Akören is a village in the District of Aladağ, Adana Province, Turkey. It currently is a neighbourhood of the Municipality of Aladağ, with Halil Yılmaz as its muhtar as of 2016. In 2021, it had a population of 893.

History 
The village is known to have existed in the ancient Roman times. The ruins of this ancient settlement still exists and the village is an officially classified as an archaeological site. The site hosts four surviving churches and avenues. The settlement consists of two separate neighbourhoods, one with around 30 houses called Akören 1 or Göveren, other with around 50 houses called Akören 2. Akören 1 encompasses a Byzantine church at the centre of the village, on which the date 572 is inscribed. This part hosts several historic stones, some of which were used in the extraction of oils. In the northwest of Akören 2 lies another church and a number of inscriptions and a Byzantine graveyard with burial chambers. On one inscription, the date of 170 AD is written.

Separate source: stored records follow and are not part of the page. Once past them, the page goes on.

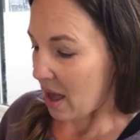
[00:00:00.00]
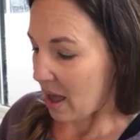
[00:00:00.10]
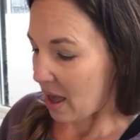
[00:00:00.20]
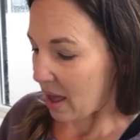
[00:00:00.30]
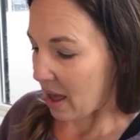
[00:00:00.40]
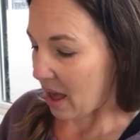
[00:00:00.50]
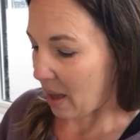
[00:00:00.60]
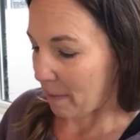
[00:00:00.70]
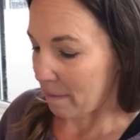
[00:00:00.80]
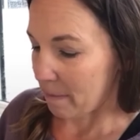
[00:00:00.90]

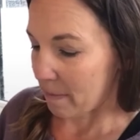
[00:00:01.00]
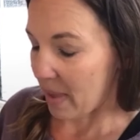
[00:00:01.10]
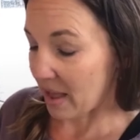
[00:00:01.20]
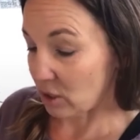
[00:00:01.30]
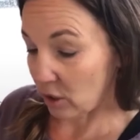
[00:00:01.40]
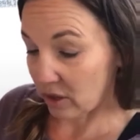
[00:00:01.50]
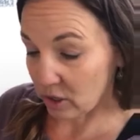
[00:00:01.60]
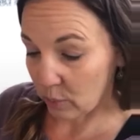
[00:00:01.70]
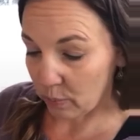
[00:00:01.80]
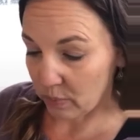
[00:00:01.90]
And so there's a
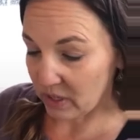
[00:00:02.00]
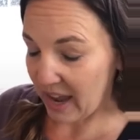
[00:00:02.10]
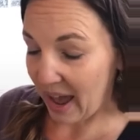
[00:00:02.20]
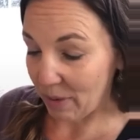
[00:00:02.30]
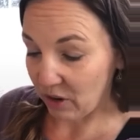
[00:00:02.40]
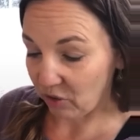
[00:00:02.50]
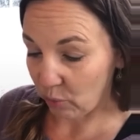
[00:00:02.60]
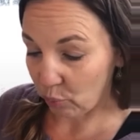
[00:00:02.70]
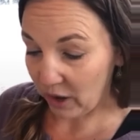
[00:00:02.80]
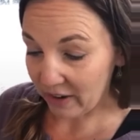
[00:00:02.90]
tab here for
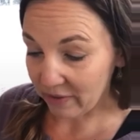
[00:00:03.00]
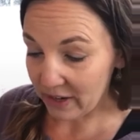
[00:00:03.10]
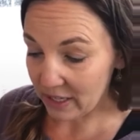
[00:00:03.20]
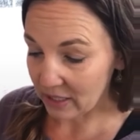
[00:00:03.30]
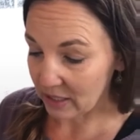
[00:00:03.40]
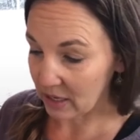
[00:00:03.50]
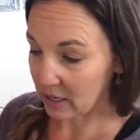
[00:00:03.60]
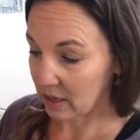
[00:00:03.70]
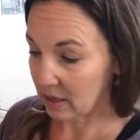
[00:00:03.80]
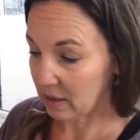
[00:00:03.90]
breakfast,
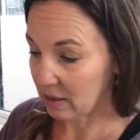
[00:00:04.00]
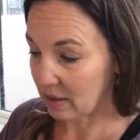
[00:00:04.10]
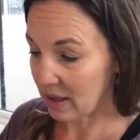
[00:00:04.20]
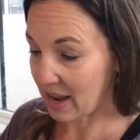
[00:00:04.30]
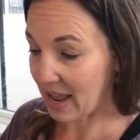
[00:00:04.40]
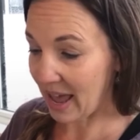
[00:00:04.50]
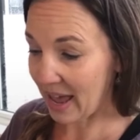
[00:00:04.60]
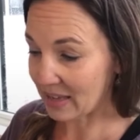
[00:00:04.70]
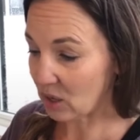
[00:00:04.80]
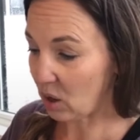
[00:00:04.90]
and it
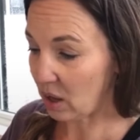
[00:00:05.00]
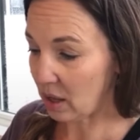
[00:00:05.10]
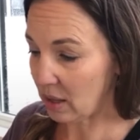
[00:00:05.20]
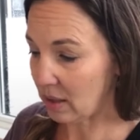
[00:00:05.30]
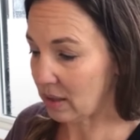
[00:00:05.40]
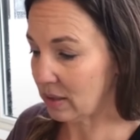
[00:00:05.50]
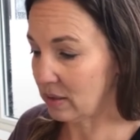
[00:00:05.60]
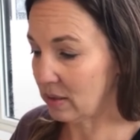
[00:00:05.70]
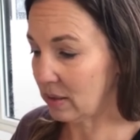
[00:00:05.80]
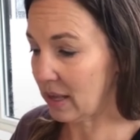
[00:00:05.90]
has
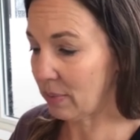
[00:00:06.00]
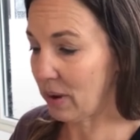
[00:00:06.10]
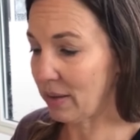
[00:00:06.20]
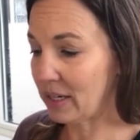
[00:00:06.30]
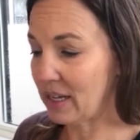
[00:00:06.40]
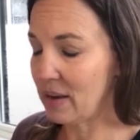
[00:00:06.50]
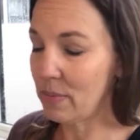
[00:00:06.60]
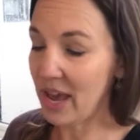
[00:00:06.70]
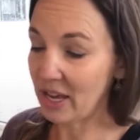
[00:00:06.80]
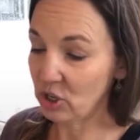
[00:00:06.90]
like probably 10
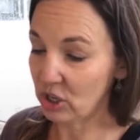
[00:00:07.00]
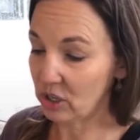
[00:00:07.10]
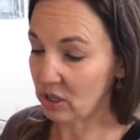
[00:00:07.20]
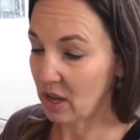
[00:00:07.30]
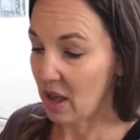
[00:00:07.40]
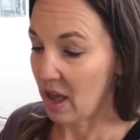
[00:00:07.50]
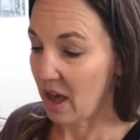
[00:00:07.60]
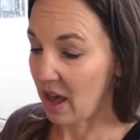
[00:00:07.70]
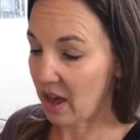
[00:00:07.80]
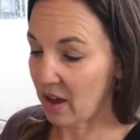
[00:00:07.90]
pages
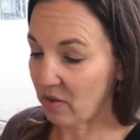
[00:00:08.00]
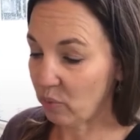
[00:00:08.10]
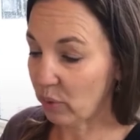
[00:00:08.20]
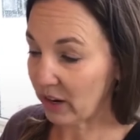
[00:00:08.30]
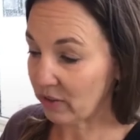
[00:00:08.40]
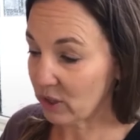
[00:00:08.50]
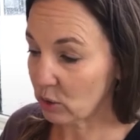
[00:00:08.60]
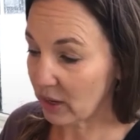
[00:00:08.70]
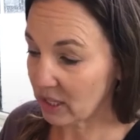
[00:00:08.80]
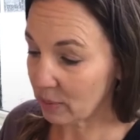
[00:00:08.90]
of breakfast
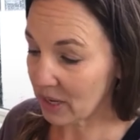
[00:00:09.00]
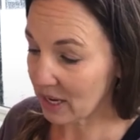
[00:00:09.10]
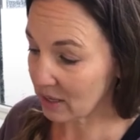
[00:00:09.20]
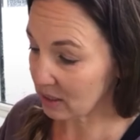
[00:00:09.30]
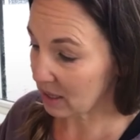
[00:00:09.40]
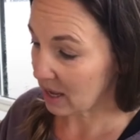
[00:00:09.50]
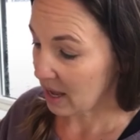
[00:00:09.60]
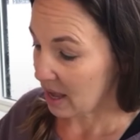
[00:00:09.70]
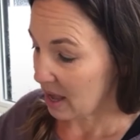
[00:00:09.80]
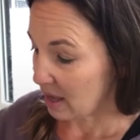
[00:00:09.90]
recipes.
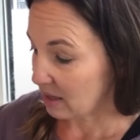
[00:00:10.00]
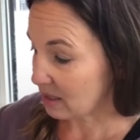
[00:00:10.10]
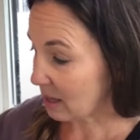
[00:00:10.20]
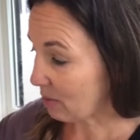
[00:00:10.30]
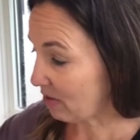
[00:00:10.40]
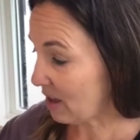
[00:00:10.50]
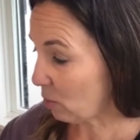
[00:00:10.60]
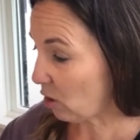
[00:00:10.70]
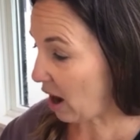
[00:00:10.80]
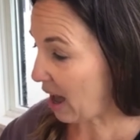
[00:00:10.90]
Some of them were
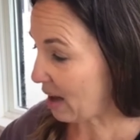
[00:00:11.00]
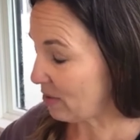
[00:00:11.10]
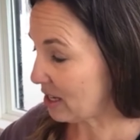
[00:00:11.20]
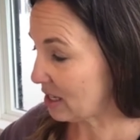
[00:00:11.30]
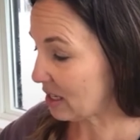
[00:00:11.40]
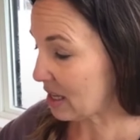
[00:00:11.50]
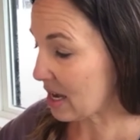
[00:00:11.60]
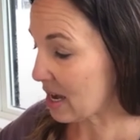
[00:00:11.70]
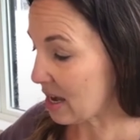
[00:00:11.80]
obviously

In 1928, the village was known as "Akevren". By 1946, the name of the village had changed to "Akören".

Geography 
The village is located 20 km away from Aladağ and 81 km from the city of Adana. It is located in the Taurus Mountains.

Politics 
The village was a municipality until the 2013 Turkish local government reorganisation with Ahmet Solaklıoğlu of AK Parti as mayor. The following is a list of mayors:
 1989-1994: Ömer Tekin
 1994–1999: İsmet Erkan
 1999–2013: Ahmet Solaklıoğlu

In the local elections of 1989, Ömer Tekin of the True Path Party (DYP) won the mayoralty with a mandate of 53.37%, against the candidate of the Motherland Party (ANAP), who received 44.83% of the votes. In local elections of 1994, ANAP took the mayoralty with İsmet Erkan gaining 56.86% of the votes, against the candidate of DYP who had a vote share of 39.33%. In 1999, Ahmet Solaklıoğlu retook the municipality for DYP with 29.69% of the votes. The Republican People's Party (CHP) got the second place with 24.11%, the Nationalist Movement Party (MHP) received 18.77% and came third, the Democratic Left Party (DSP) came joint fourth with ANAP, both getting 12.61% of the votes.